Available data:
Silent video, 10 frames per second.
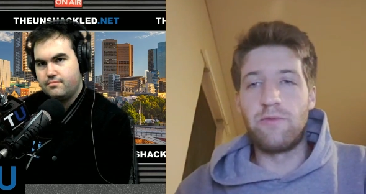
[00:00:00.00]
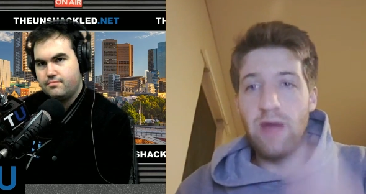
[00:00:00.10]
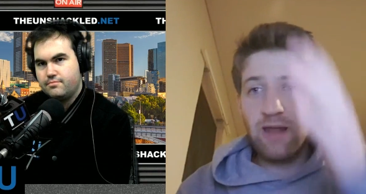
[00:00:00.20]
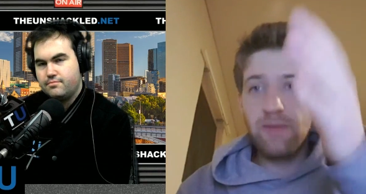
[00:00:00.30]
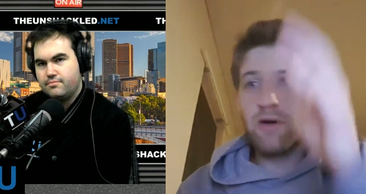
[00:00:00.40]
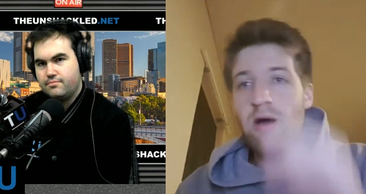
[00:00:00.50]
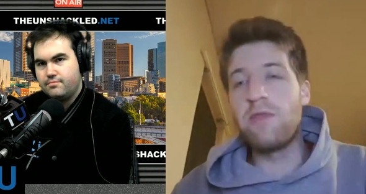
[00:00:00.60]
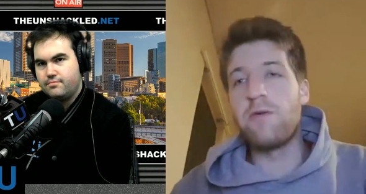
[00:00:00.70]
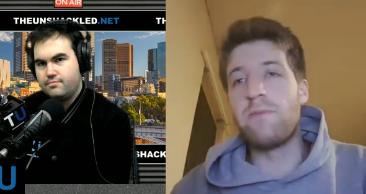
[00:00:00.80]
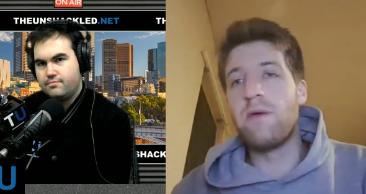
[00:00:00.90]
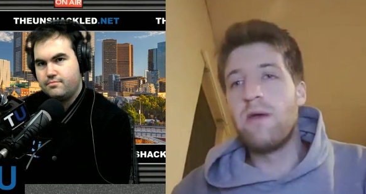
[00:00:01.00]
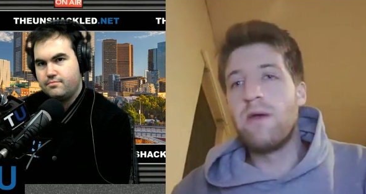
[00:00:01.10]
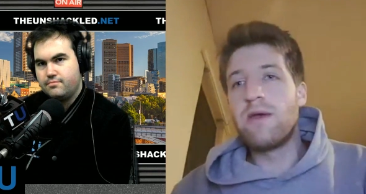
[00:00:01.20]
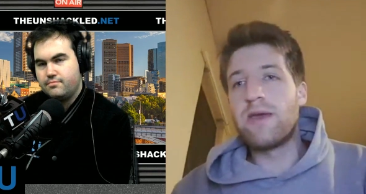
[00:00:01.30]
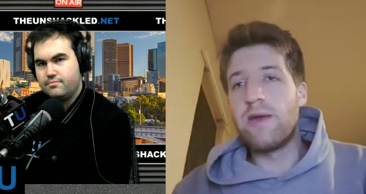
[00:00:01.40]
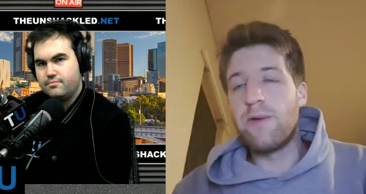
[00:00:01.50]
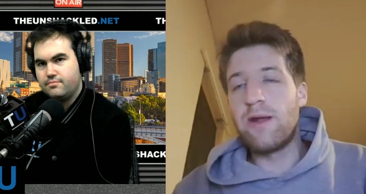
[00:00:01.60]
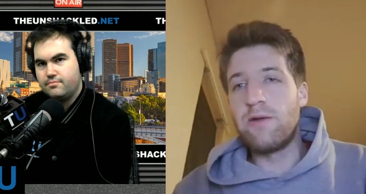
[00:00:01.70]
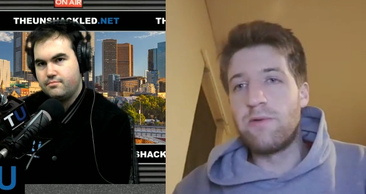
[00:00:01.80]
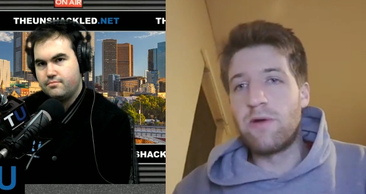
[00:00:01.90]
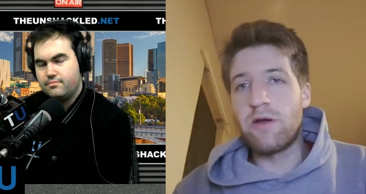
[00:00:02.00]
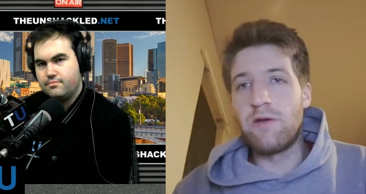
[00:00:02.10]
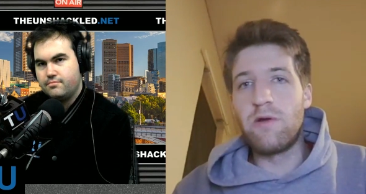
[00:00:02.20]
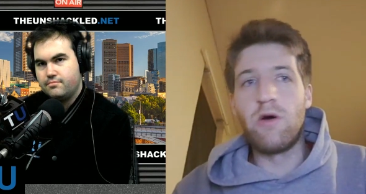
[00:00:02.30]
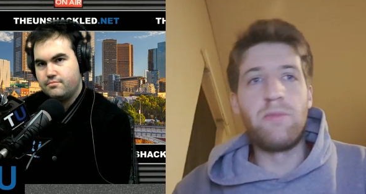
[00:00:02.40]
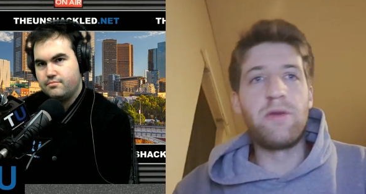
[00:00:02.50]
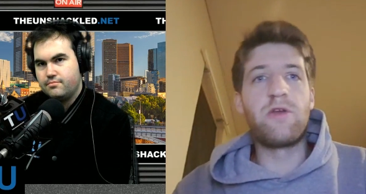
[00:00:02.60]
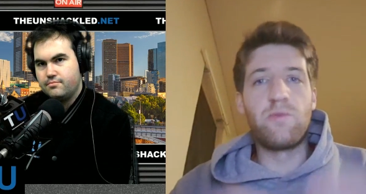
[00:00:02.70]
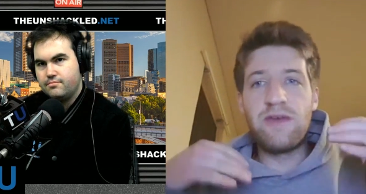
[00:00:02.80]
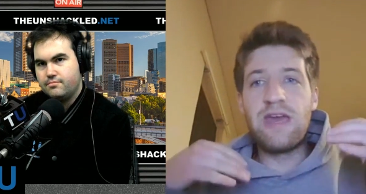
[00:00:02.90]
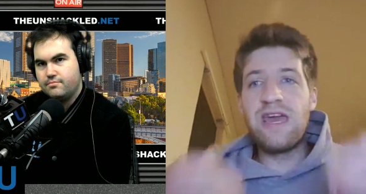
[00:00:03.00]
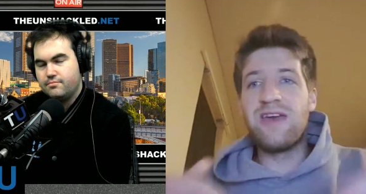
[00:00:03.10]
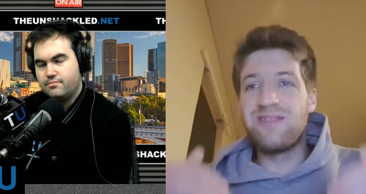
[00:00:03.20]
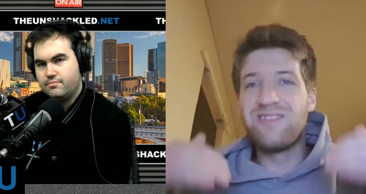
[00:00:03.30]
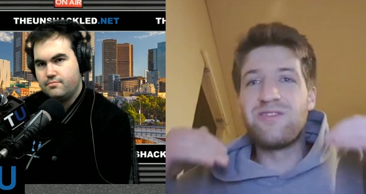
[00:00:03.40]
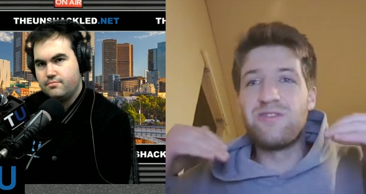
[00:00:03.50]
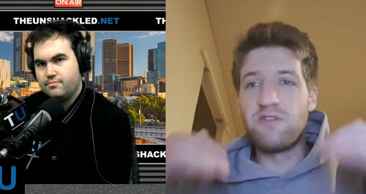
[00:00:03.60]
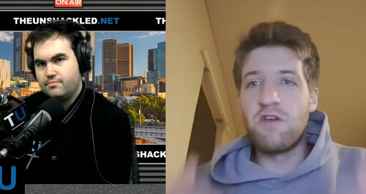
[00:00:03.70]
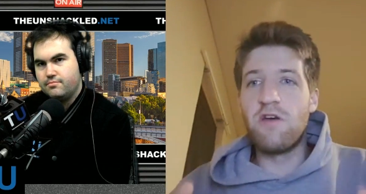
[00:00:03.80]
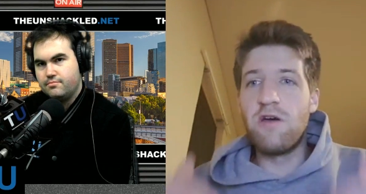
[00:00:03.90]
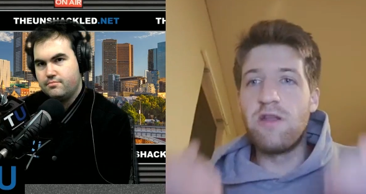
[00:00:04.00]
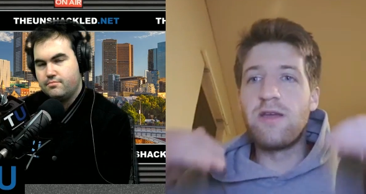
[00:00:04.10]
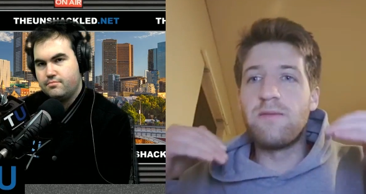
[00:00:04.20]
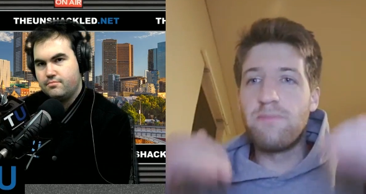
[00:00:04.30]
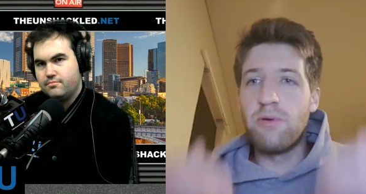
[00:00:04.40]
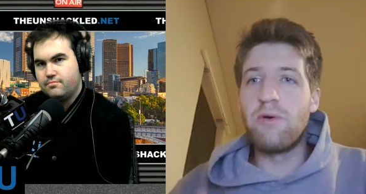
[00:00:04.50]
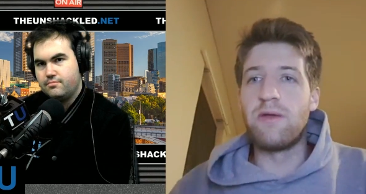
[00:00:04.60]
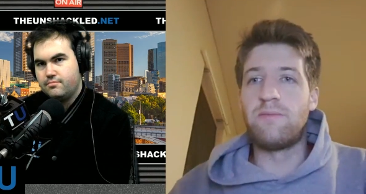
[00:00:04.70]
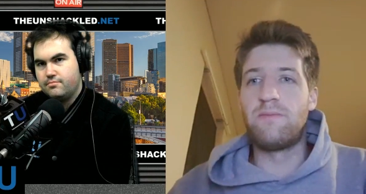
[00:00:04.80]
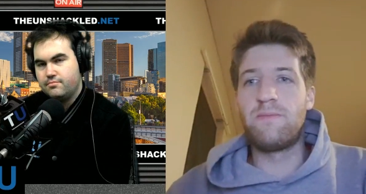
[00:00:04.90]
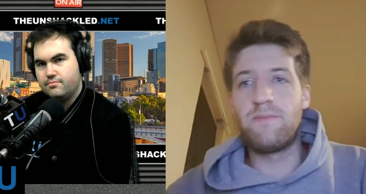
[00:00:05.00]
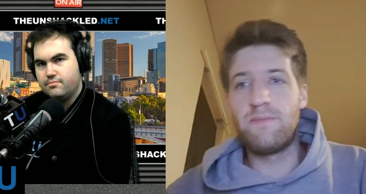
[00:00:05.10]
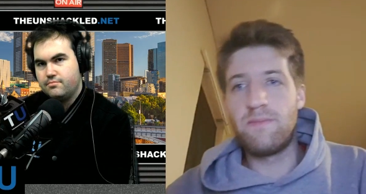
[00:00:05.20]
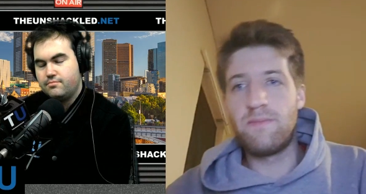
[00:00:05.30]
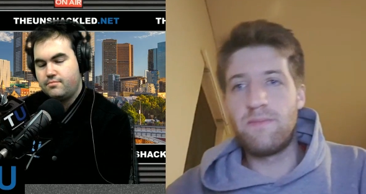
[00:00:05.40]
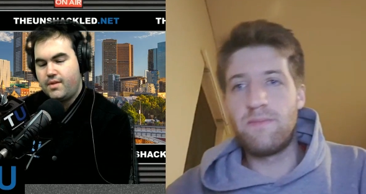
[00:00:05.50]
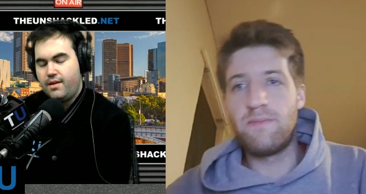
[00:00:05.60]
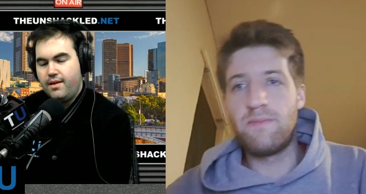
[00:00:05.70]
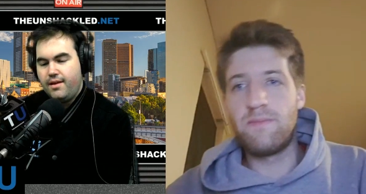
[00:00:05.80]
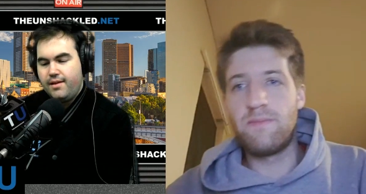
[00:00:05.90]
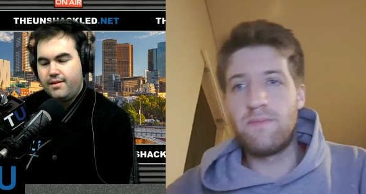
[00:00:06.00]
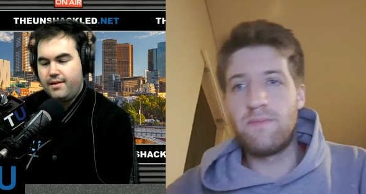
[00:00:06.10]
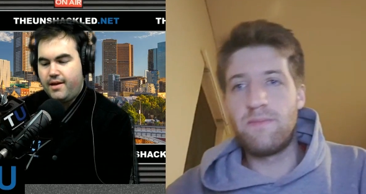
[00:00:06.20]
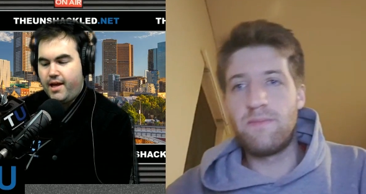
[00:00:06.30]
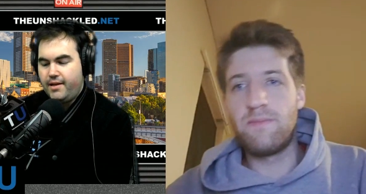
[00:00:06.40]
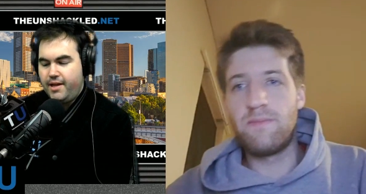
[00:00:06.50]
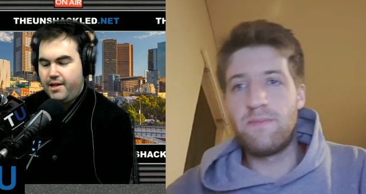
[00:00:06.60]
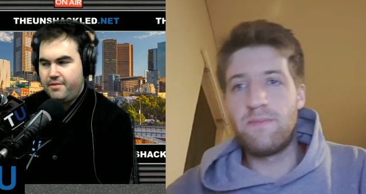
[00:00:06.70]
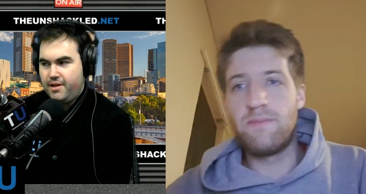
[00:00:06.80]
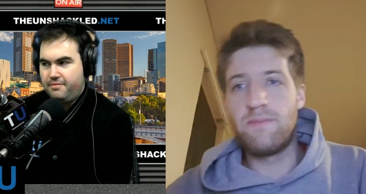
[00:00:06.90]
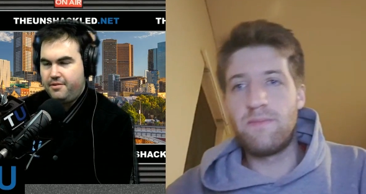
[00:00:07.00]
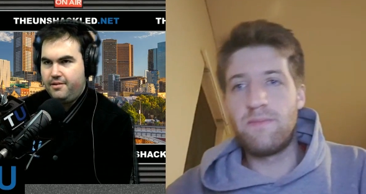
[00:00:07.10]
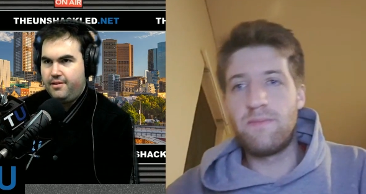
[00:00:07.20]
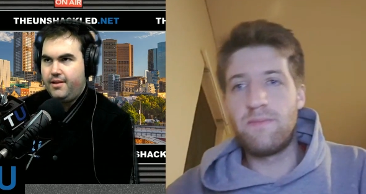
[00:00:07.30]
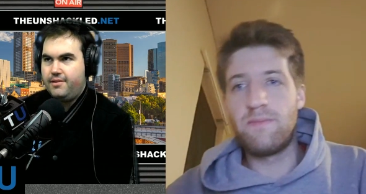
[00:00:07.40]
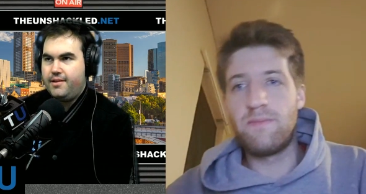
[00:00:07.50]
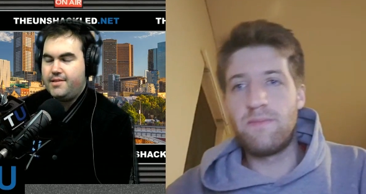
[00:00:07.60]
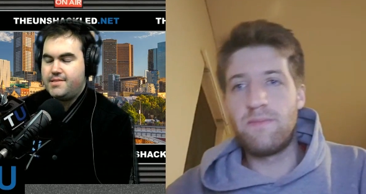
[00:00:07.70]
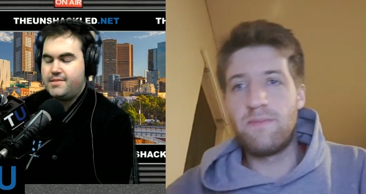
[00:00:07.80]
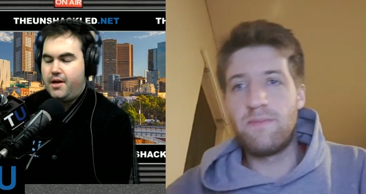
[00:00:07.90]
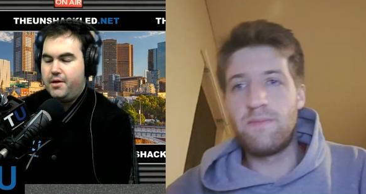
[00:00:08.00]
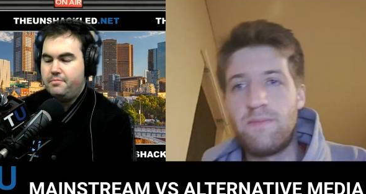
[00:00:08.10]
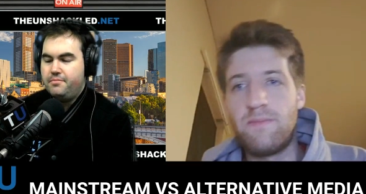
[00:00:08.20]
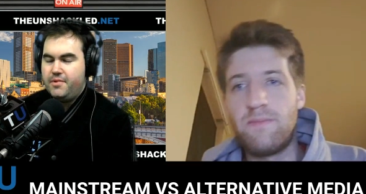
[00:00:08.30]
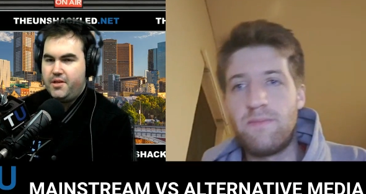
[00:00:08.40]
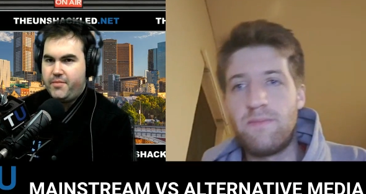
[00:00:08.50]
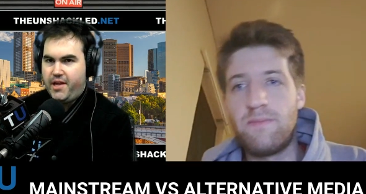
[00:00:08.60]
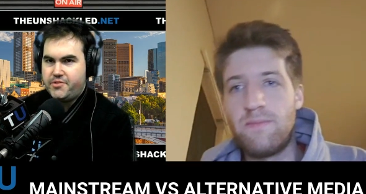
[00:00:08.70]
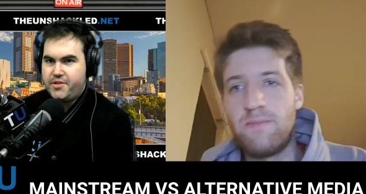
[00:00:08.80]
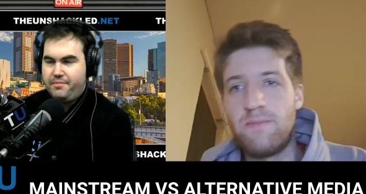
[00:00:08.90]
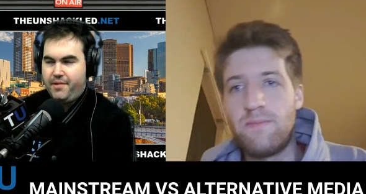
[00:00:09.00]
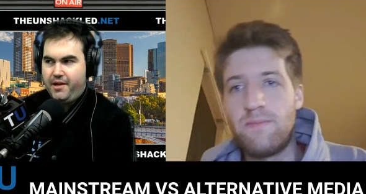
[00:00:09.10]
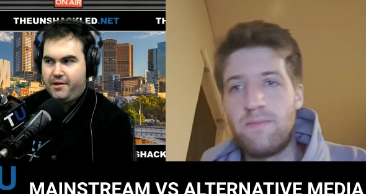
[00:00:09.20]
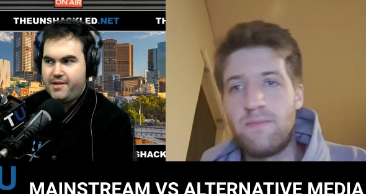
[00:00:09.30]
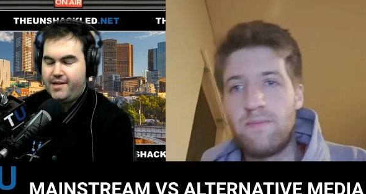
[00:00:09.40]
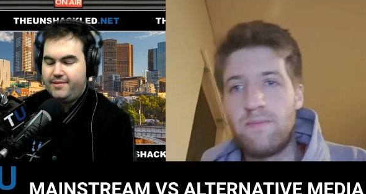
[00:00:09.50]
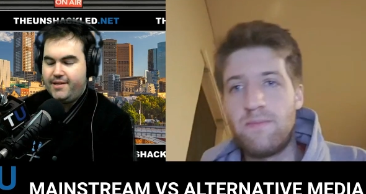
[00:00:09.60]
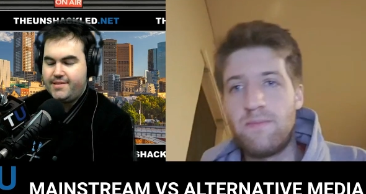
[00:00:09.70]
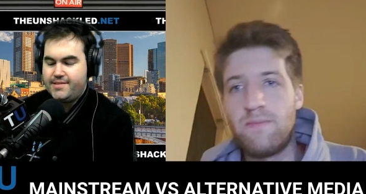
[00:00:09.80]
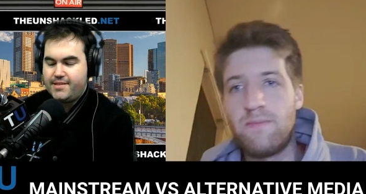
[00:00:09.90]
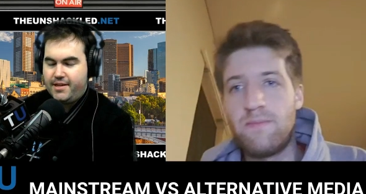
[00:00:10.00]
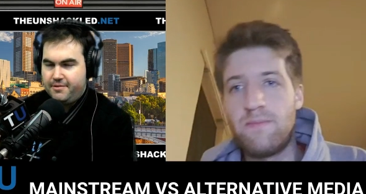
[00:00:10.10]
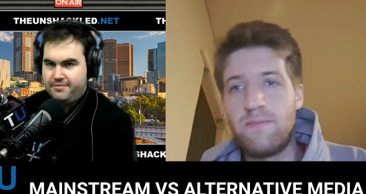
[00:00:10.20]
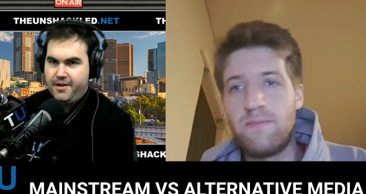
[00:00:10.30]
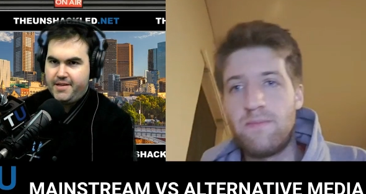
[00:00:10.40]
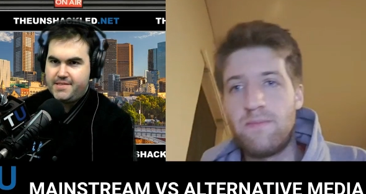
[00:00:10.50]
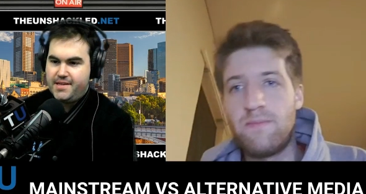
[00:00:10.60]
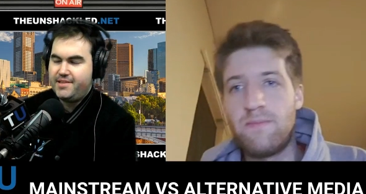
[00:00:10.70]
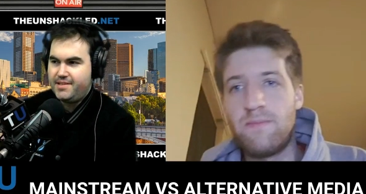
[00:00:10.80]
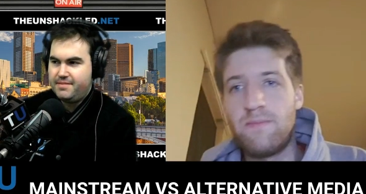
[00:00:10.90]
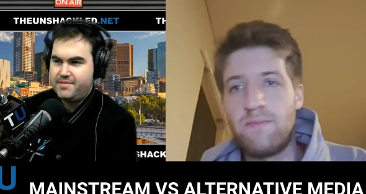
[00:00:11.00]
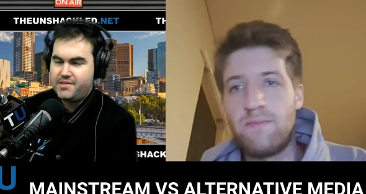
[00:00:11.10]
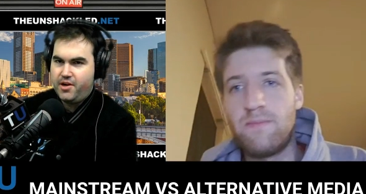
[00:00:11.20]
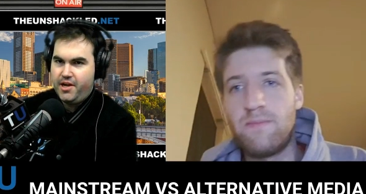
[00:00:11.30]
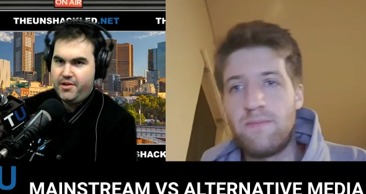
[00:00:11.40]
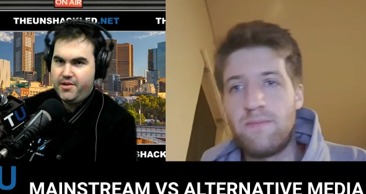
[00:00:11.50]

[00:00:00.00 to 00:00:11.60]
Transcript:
Speaker 1: Rally behind them. Get ready to rock and roll because we've hit the turning point.
Speaker 2: Yeah, and even if you think that some mainstream media outlets are your friends, as Sky News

Problem statement: Please print the span that begins at the line holding "[00:00:09.00]" and ends at the last line of the data, both ends included, with no pictures.

Response to this exercise:
[00:00:09.00]
[00:00:09.10]
[00:00:09.20]
[00:00:09.30]
[00:00:09.40]
[00:00:09.50]
[00:00:09.60]
[00:00:09.70]
[00:00:09.80]
[00:00:09.90]
[00:00:10.00]
[00:00:10.10]
[00:00:10.20]
[00:00:10.30]
[00:00:10.40]
[00:00:10.50]
[00:00:10.60]
[00:00:10.70]
[00:00:10.80]
[00:00:10.90]
[00:00:11.00]
[00:00:11.10]
[00:00:11.20]
[00:00:11.30]
[00:00:11.40]
[00:00:11.50]

[00:00:00.00 to 00:00:11.60]
Transcript:
Speaker 1: Rally behind them. Get ready to rock and roll because we've hit the turning point.
Speaker 2: Yeah, and even if you think that some mainstream media outlets are your friends, as Sky News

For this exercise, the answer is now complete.